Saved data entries
..........

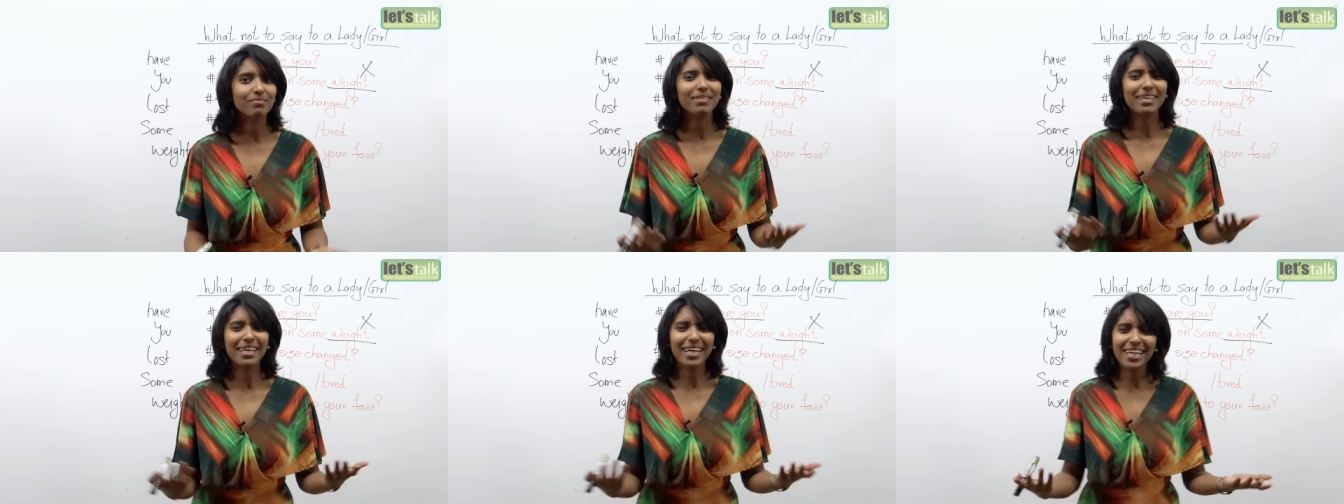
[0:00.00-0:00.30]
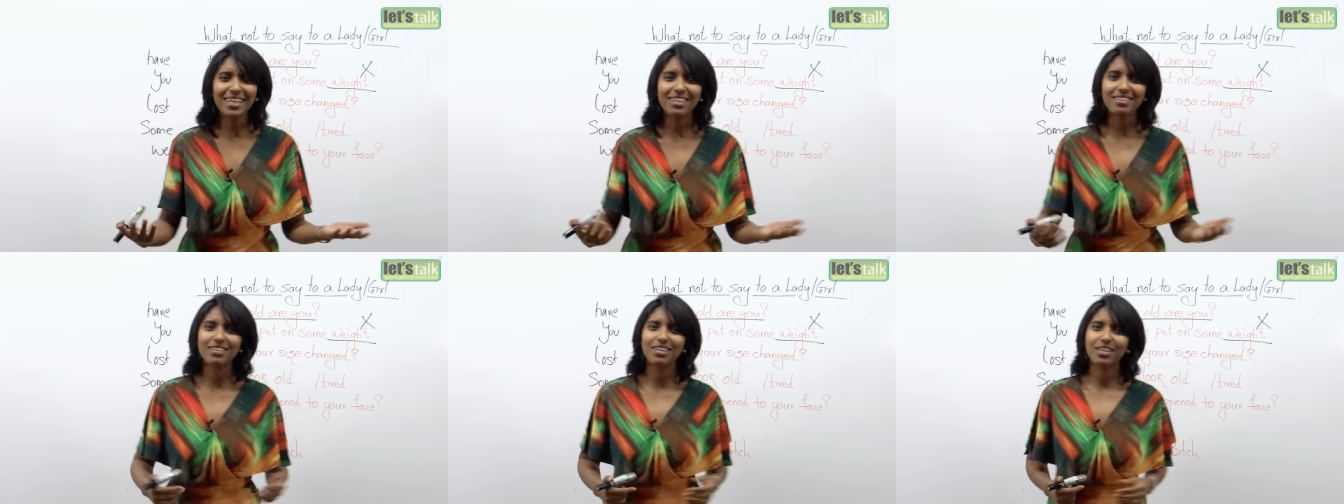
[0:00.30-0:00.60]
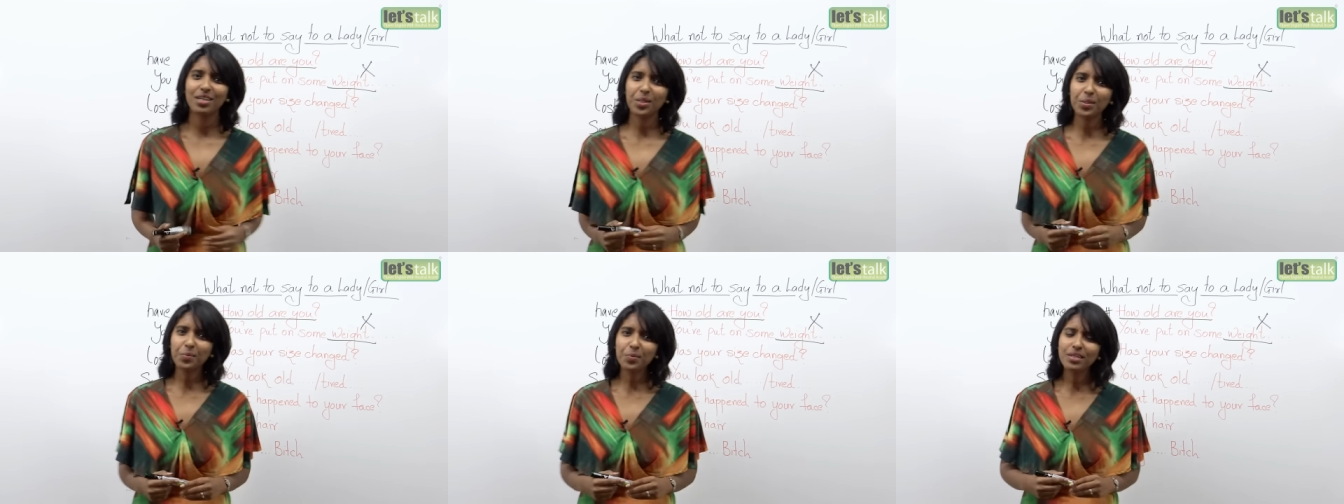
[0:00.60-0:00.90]
Hey,
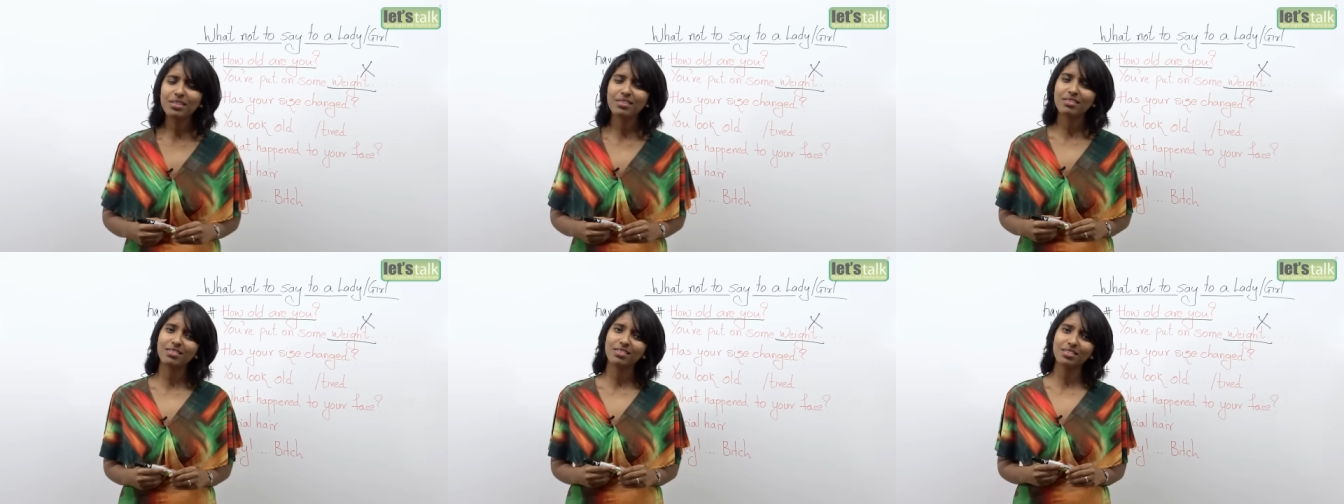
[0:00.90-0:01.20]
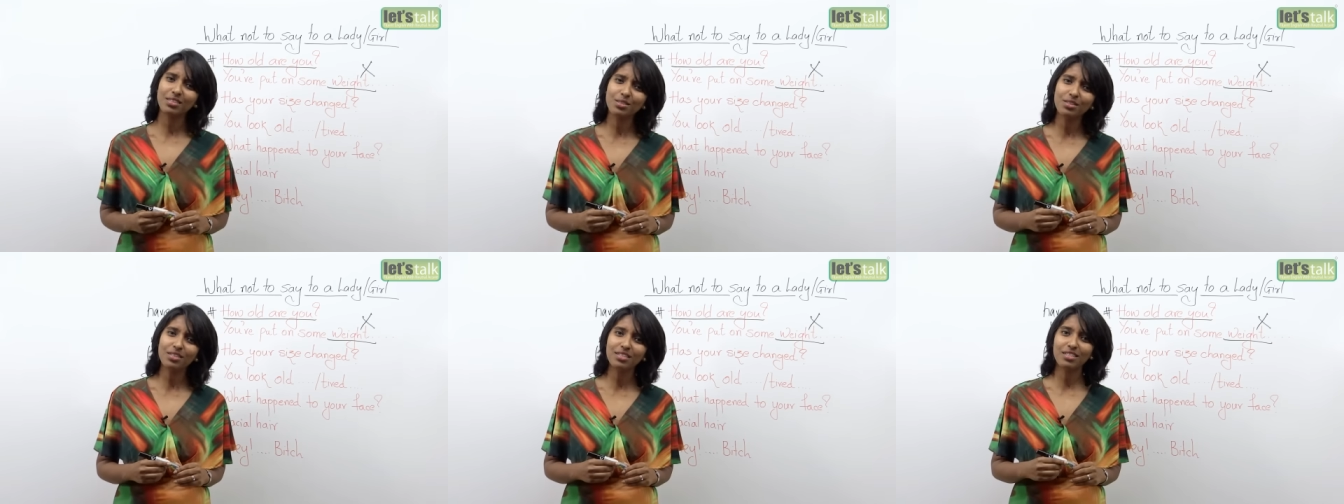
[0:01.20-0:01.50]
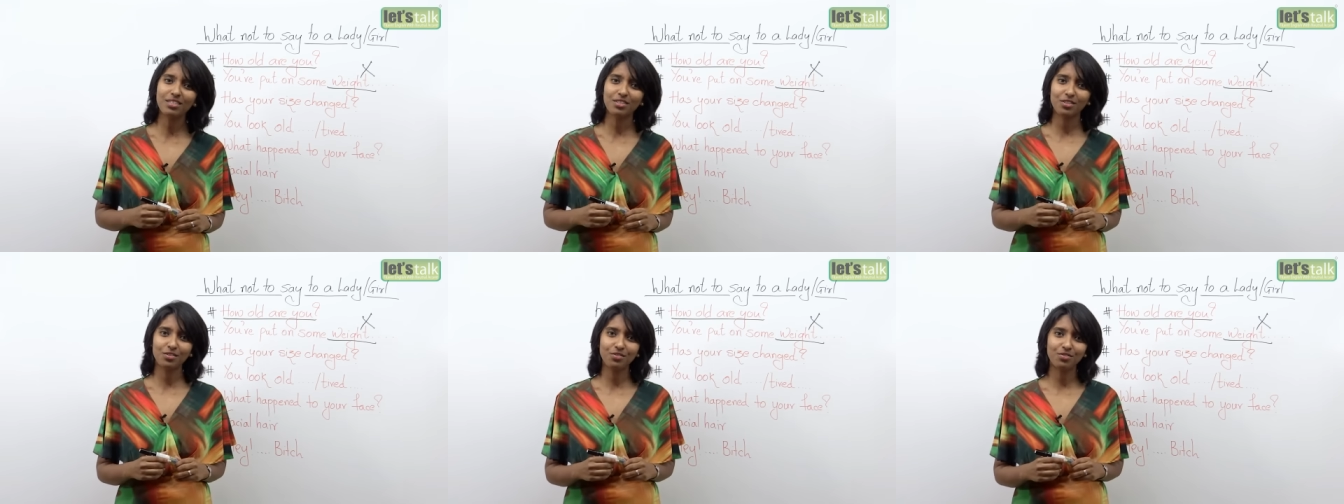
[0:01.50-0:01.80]
you know what? You look a
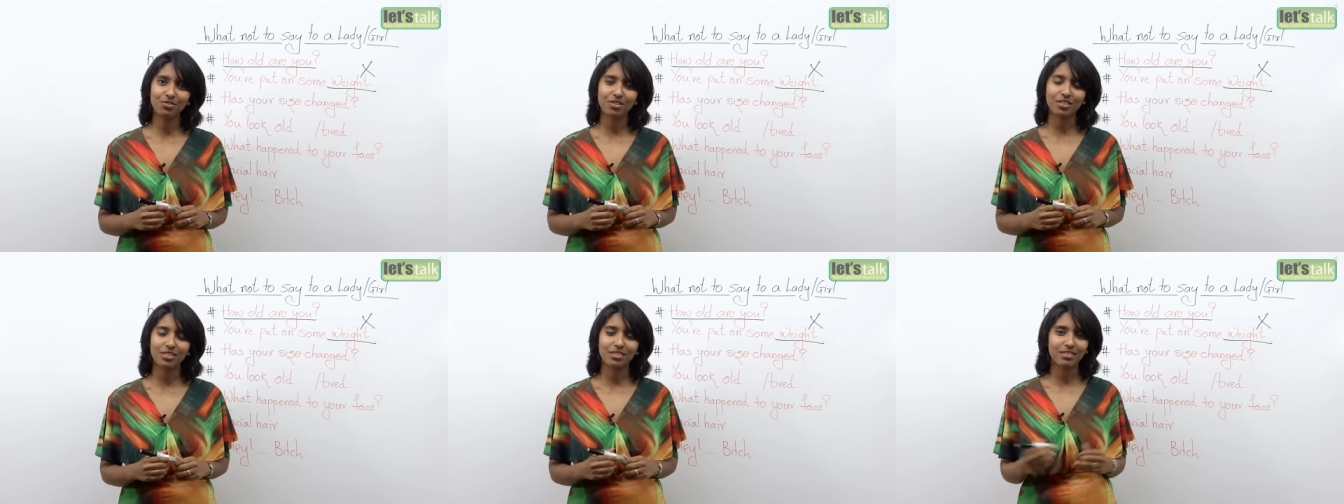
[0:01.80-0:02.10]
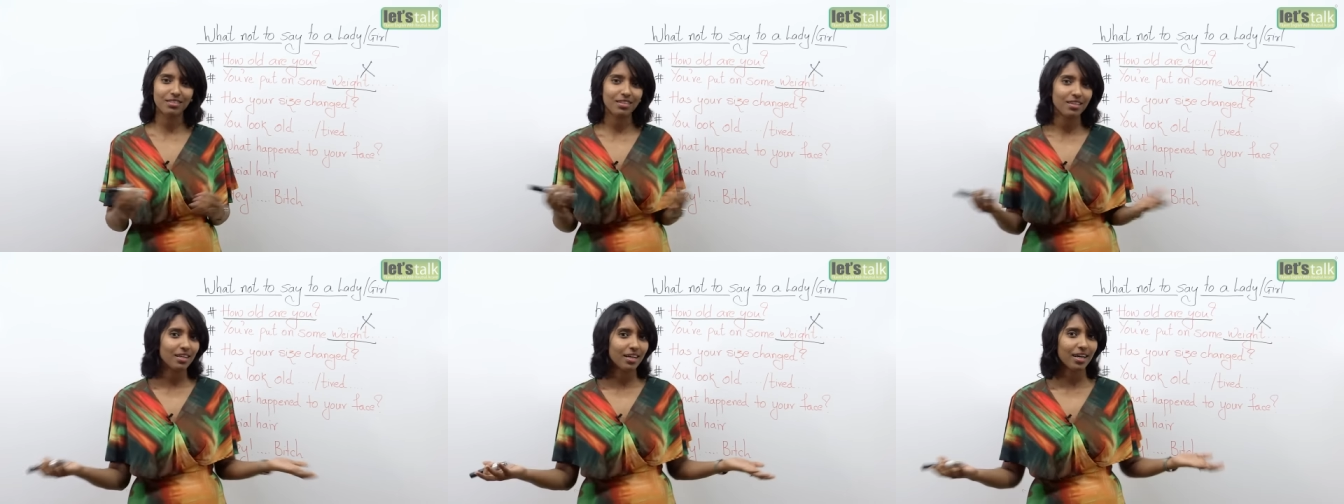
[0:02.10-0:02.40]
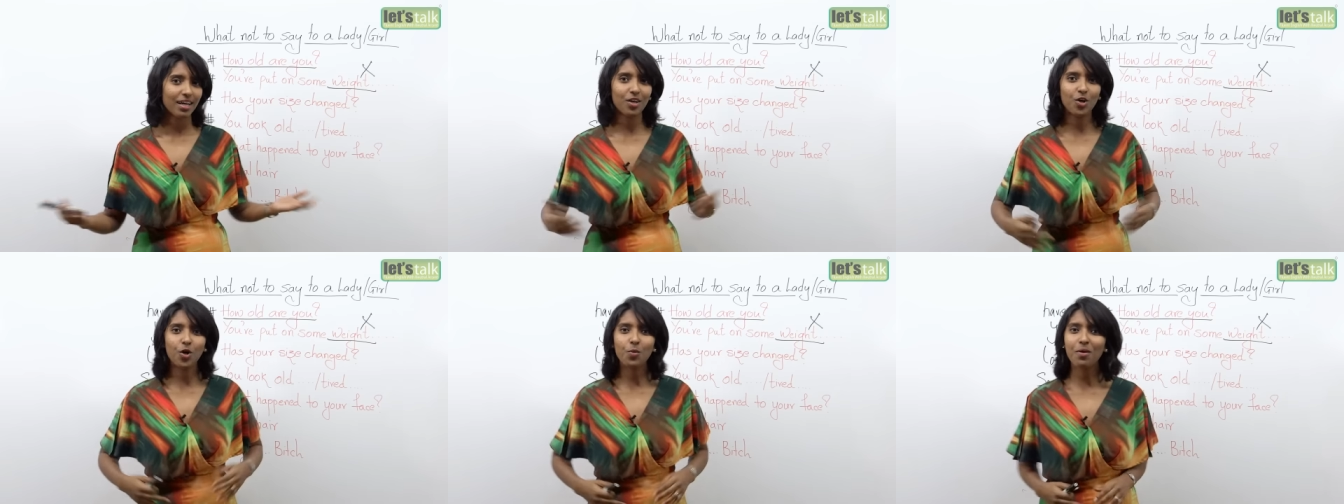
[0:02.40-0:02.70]
little different.
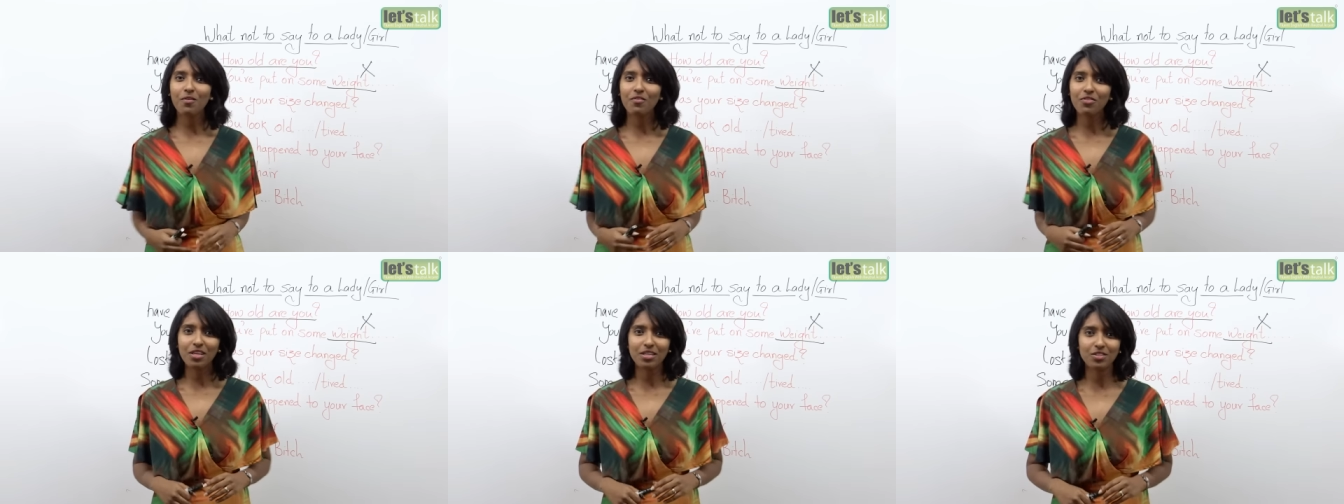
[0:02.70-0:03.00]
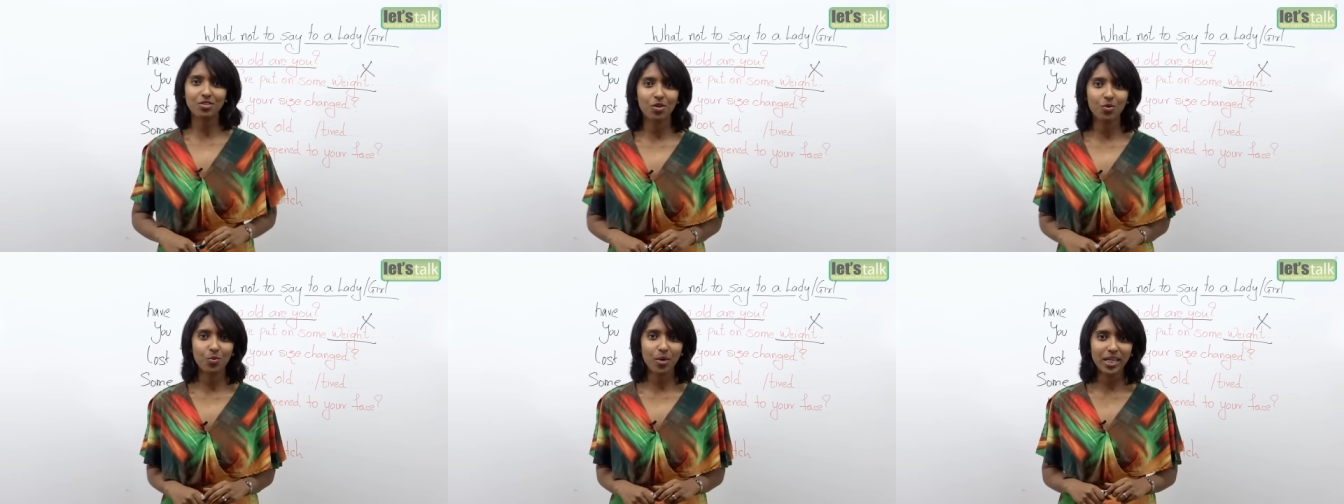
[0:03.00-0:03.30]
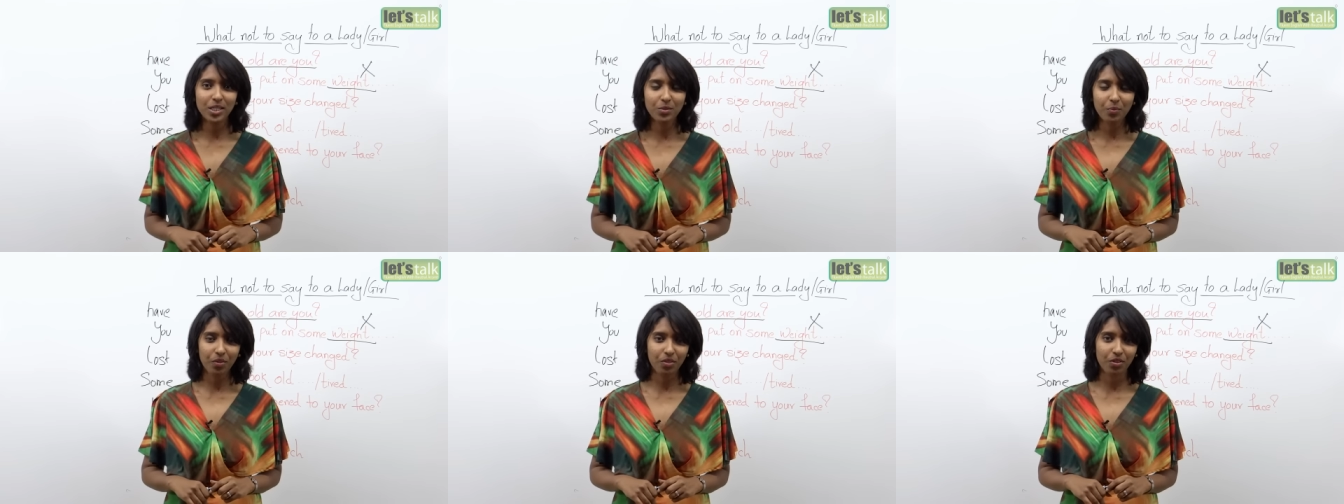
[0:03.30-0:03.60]
I hope everything's all
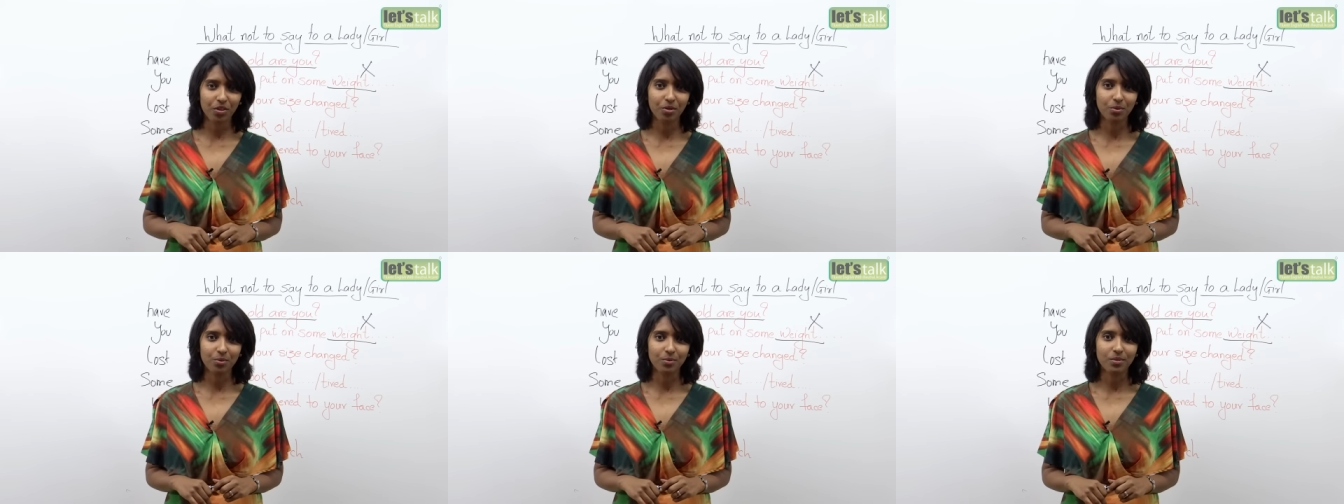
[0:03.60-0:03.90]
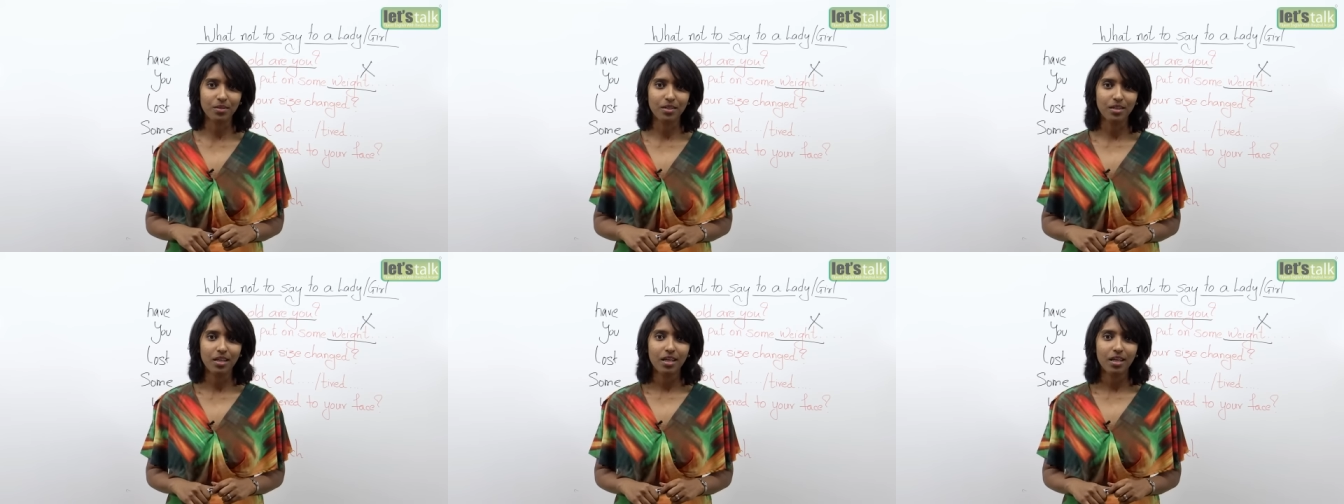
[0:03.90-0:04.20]
right with you.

..........

Without the pictures, write out every entry precisely as it appears.

[0:00.00-0:00.30]
[0:00.30-0:00.60]
[0:00.60-0:00.90]
Hey,
[0:00.90-0:01.20]
[0:01.20-0:01.50]
[0:01.50-0:01.80]
you know what? You look a
[0:01.80-0:02.10]
[0:02.10-0:02.40]
[0:02.40-0:02.70]
little different.
[0:02.70-0:03.00]
[0:03.00-0:03.30]
[0:03.30-0:03.60]
I hope everything's all
[0:03.60-0:03.90]
[0:03.90-0:04.20]
right with you.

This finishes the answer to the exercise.